Adding multithreading support internally to the current interface
will burn the path to return to more portable approach: the more locally
patched code is, the harder is to synchronize it with vendor branch,
and too much code begins to be bound to local bug-o-features.
For now it requires much work to port KAME-related options from FreeBSD
local version. With MTization, it can become impossible.
I think it should _not_ be quietly tested-and-committed, but requires
explicit approval from core@ or arch@.

And, after all, you seems to be ignorable for bin/29581:

==={{{
proposed gethostbyXXXX_r() implementation
Responsible
    nectar@FreeBSD.org
Arrival-Date
    Thu Aug 09 13:10:19 PDT 2001 
Last-Modified
    Sat Feb 22 09:51:52 PST 2003 
Originator
    Alexander Litvin <archer@whichever.org>
[...]
Description

	Below is a patch, which adds implementation of gethostbyname_r()
	and gethostbyaddr_r() reentrant functions to FreeBSD libc.
	Notes:
	 * Patch essentially eliminates usage of static buffers
		 when gethostbyXXXX_r are called.
	 * Also, global _res and h_errno are replaced by
		 function calls (similar to errno) and for threaded
		 applications are stored in thread-specific data
	 * Although all static variables relevant to gethostbyXXXX()
		 and resolver library were eliminated, to clame that
		 this implementation is thread-safe it is necessary
		 to check all possible code paths.
	 * Patch implements reentrant functions only for dns/files
		 configuration.

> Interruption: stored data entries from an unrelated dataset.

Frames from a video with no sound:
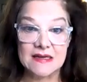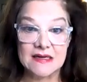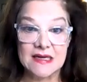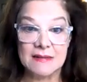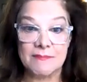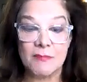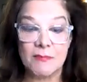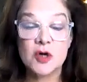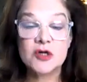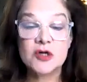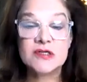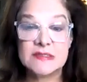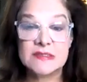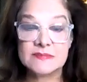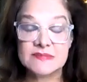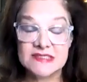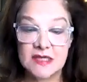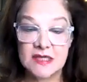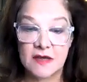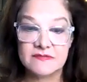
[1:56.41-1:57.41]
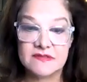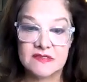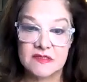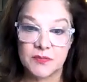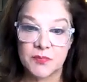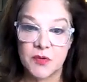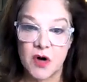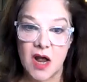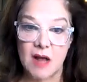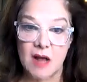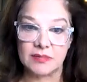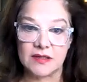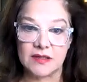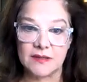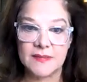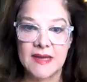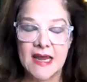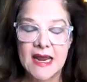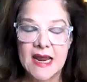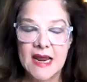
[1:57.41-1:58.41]
immerse themselves in the
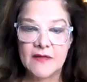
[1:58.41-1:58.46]
problem.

In case of nis implementation is not
		 reentrant. This can be easily done (it looks easier
		 then to modify dns/files code) , but I chose to omit
		 this, because I have no environment to test it.
===}}}

I don't like this approach, but it exists and is tested to be working,
and is only little more cumbersome than yours.

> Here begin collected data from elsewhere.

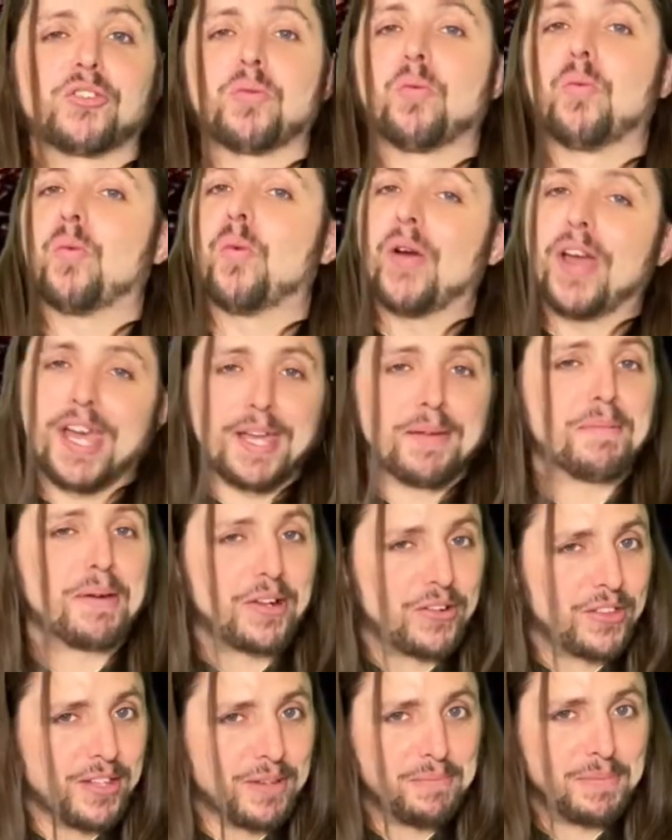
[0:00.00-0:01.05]
way
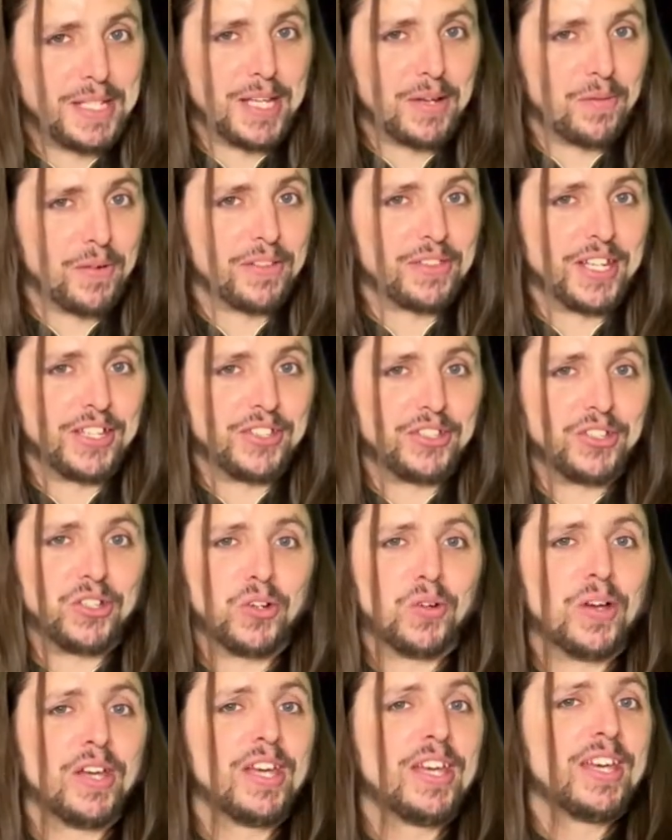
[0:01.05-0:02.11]
better than me at what they
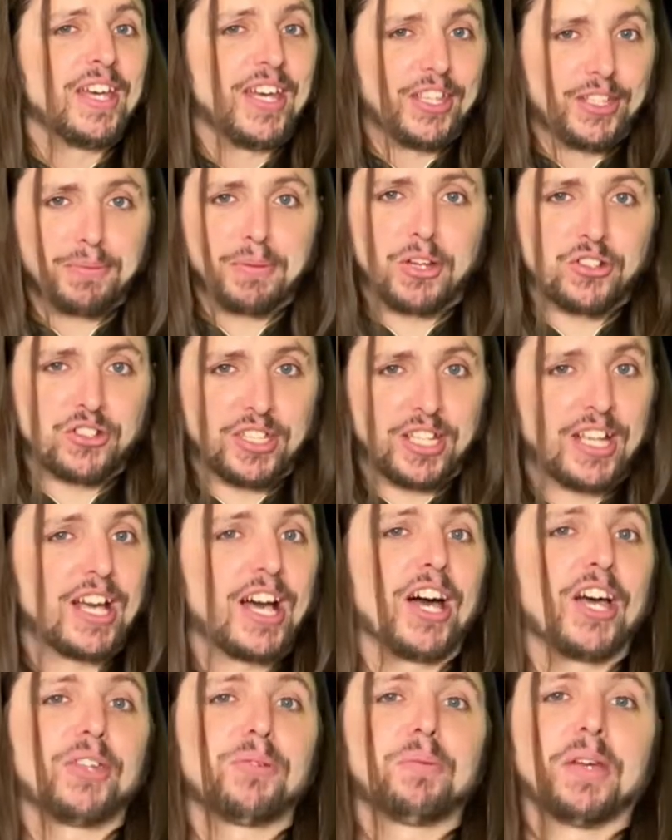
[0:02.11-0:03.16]
do, especially in
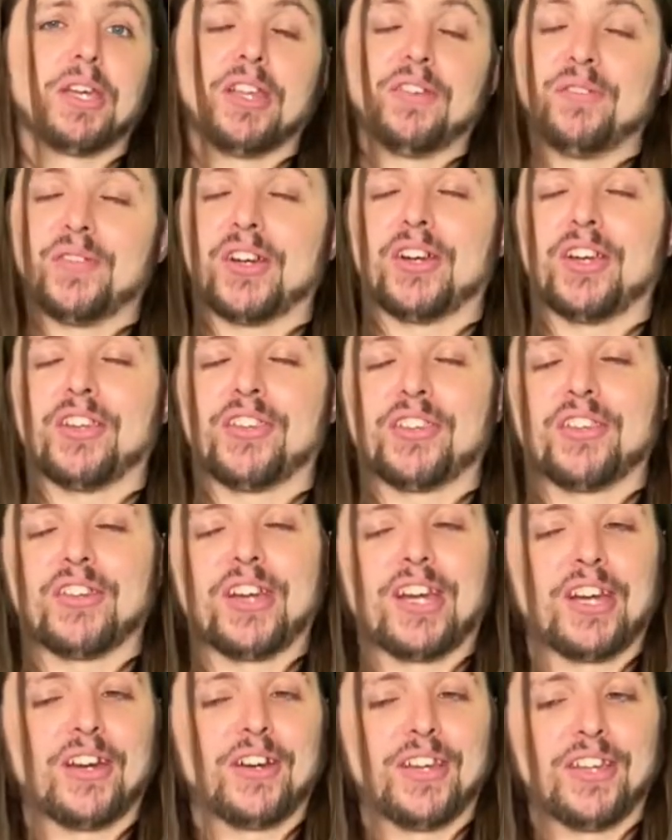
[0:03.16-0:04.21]
cosplay and various other
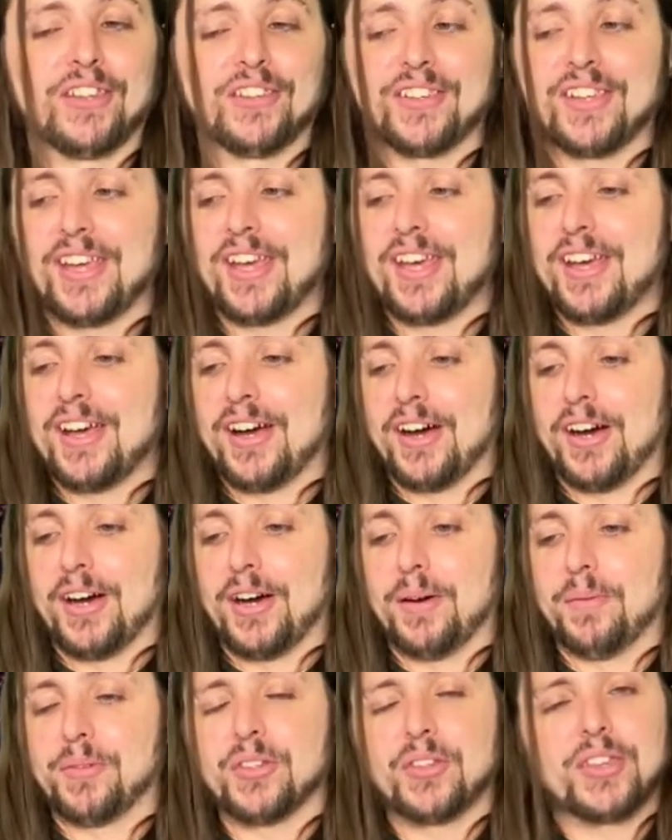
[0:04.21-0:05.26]
areas.
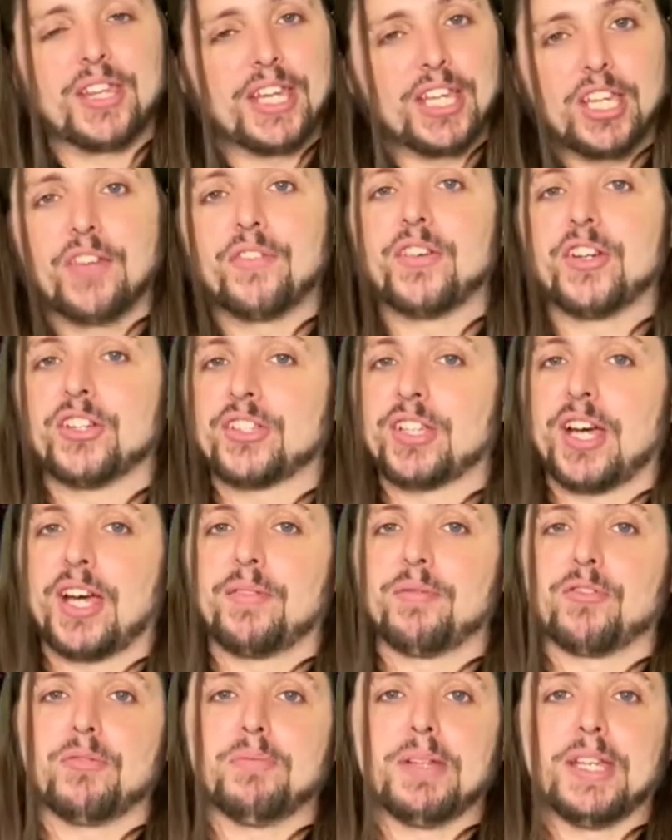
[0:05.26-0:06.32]
So thank you for your
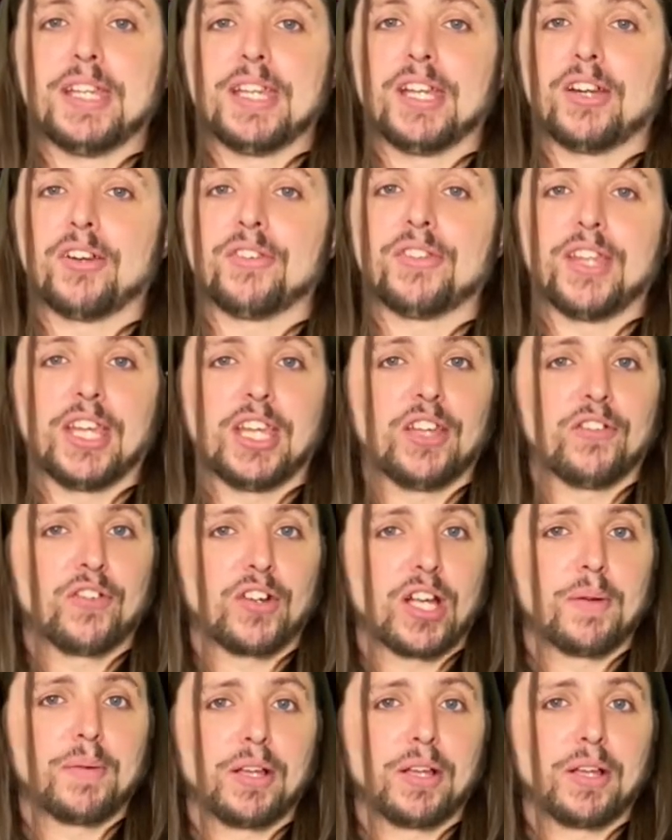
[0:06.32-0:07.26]
time, for being here. Thank you for coming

BFF> some pieces of data, but for the most part the global lock (which is what 
BFF> serialized EVERY hostname lookup in threaded programs) is not contested.  
BFF> It's still used for some NIS-related tasks, looking up hostents, and looking 
BFF> up server port names, but that's not comparatively very important.  The 
BFF> resolver itself is a thread-safe backend where each thread gets its own 
BFF> resolver that can run concurrently with the rest, so the time spent blocked 
BFF> waiting for DNS responses is gone.

Do you say that problem with MT and NSS external lookups is solved?